Example: Proportion of observations between 0.5 and 1.4 P(0.5 < Z <1.4) =
Proportion of observations below 1.4 minus Proportion of observations below 0.5
P (Z < 1.4) - P(Z < 0.5) = .9192 - .6915 = .2277

. bell curves. Use 202x515 pixels to print.
Example: Proportion of observations above 0.5,    P( Z > 0.5) =
                ONE minus proportion of observations below 0.5,   1 - P(Z < 0.5) = 1-.6915 = .3085
. Reading table "backward":
What z value has area ..... to the left/right of it?
        Sketch roughly.
        Restate (if needed) as "What z value has area A to the LEFT of it."
        Look in body of table for the value closest to A.
        Go to edge(s) of table to find what z that goes with.
Example: "What z value has 10% of the observations above it?" This is the same z as the one for:
        "What z value has 90% of the observations below (to the left of) it." (What z is the 90th percentile.)

        Find in the table .8997 and .9015 -- .9000, our number, is between them.
                    .8997 is a little closer to.9000, so use it.
           For .8997, the z value is 1.28.   1.28 is the 90th percentile.
            1.28 has 10% of the observations above it.

Real/Raw data:
"What proportion"problems:

Sketch a normal curve. Mark mean, 1, 2 s.d.'s. Label with raw values, and z-values below.
Mark end points for problem, roughly, and shade area desired.
Standardize end point(s).

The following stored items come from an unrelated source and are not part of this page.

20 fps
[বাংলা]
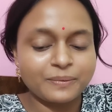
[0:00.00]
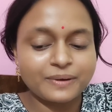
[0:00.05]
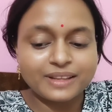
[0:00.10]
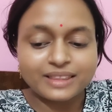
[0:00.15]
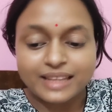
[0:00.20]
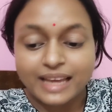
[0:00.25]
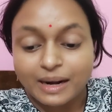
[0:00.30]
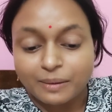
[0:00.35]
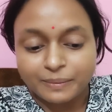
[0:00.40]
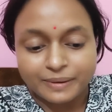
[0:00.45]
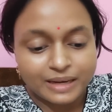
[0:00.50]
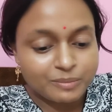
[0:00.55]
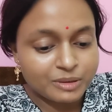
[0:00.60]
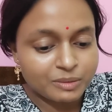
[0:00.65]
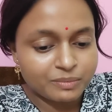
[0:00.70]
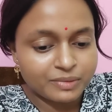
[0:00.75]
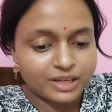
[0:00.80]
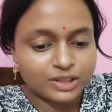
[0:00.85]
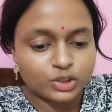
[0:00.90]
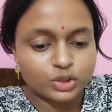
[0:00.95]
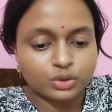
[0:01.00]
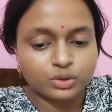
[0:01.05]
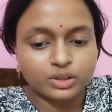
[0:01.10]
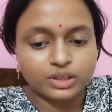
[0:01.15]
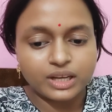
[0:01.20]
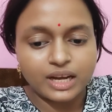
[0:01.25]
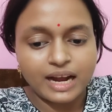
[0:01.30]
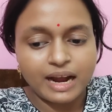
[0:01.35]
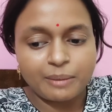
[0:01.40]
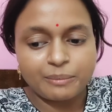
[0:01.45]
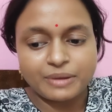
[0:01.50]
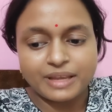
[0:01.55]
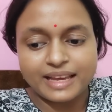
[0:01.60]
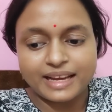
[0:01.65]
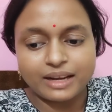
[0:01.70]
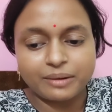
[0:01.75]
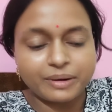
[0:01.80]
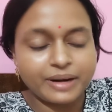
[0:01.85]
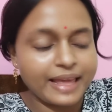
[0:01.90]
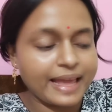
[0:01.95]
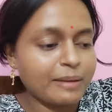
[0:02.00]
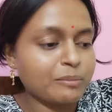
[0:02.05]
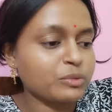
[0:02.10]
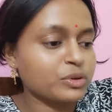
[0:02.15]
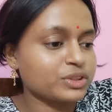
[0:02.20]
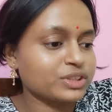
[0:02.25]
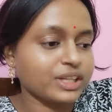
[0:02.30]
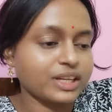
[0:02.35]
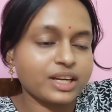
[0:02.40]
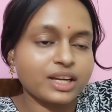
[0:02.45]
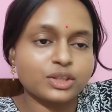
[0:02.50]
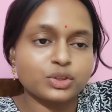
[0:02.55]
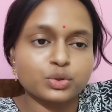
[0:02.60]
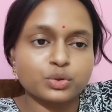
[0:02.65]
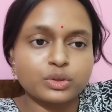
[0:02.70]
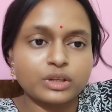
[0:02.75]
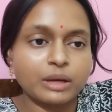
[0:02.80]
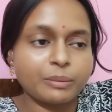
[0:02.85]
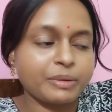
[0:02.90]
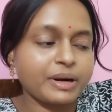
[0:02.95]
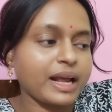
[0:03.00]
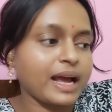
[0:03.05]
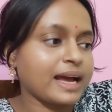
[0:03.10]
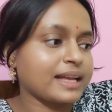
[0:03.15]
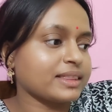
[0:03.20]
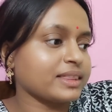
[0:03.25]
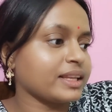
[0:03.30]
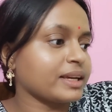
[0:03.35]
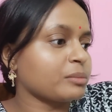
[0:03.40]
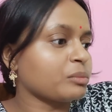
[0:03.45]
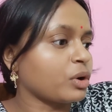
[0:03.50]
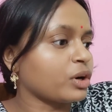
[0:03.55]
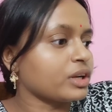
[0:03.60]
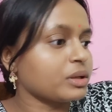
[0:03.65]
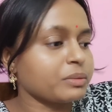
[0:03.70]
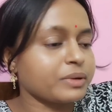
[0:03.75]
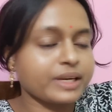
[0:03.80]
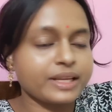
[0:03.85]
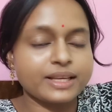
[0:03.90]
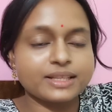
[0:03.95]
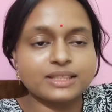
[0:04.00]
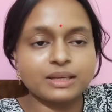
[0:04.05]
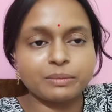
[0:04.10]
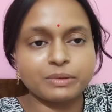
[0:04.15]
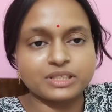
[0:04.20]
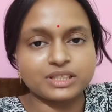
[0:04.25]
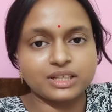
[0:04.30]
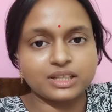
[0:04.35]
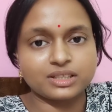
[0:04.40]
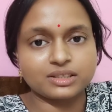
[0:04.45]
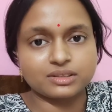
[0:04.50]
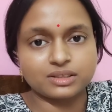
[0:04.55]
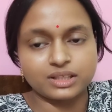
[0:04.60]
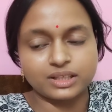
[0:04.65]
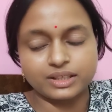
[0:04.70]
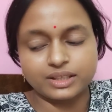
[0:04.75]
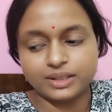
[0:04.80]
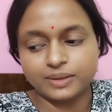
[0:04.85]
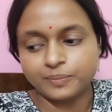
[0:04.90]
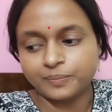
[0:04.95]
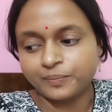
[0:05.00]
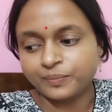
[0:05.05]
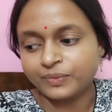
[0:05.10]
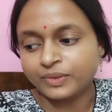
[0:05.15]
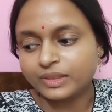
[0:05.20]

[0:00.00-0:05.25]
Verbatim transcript: তারপরে তারপরে আমার মেয়ে শুই আমি একেবারে এমন জায়গায় শুই আমার অর্ধেক বডি বেরিয়ে যায় বিছানার থেকে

Use standard normal table to find area. (Draw helper sketches if needed)
Check picture to see if it's plausible.

Example: Proportion with scores between 100 and 145?

x = 145 gives z = 1.4 (done above.)      Area to left of z = 1.4 is .9192
x = 100 gives z = –.4                           Area to left of z = –.4 is .3446
                                                Desired area = Difference= .5746; about 57%. Looks about right from picture.or
P ( 100 < X < 145) = P ( –.4 < Z < 1.4) = P( Z < 1.4) – P(Z < –.4) = .9192 – .3446 = .5746
     Read "Proportion of x's with 100 <x<145" for P(100<X<145)
- - - - - - - - - - - - - - - - - - - - - - - - - - - - - - - - - - - - - - - - - - - -
"Backward problems" "What raw (x) value has area ___ to the left/right of it?"
        Sketch the curve, labeled with x values and z values, and the Area, roughly.
        Restate (if needed) as "What z value has area A to the LEFT of it."
        Look in body of table for the value closest to A.
        Go to edge(s) of table to find what z that goes with.
        Convert the z to an x: z is the number of standard deviations above the mean.
            Multiply z by the size of 1 standard deviation. Now you have distance above the mean, measured in raw units.
            Add the mean. Now you have the "raw" value x. (You have "unstandardized")
Example: "W" test: What x value has 10% of the observations above it? This is the same x as the one for:
        What x value has 90% of the observations below (to the left of) it.

The table gives z = 1.28, approximately.
The "W" score x= mean + z (s.d.) = 110 + 1.28 (25)= 110 + 32 = 142
Percentiles: a "W" score of 142 has 90% of the scores at or below it. 142 is the 90th percentile.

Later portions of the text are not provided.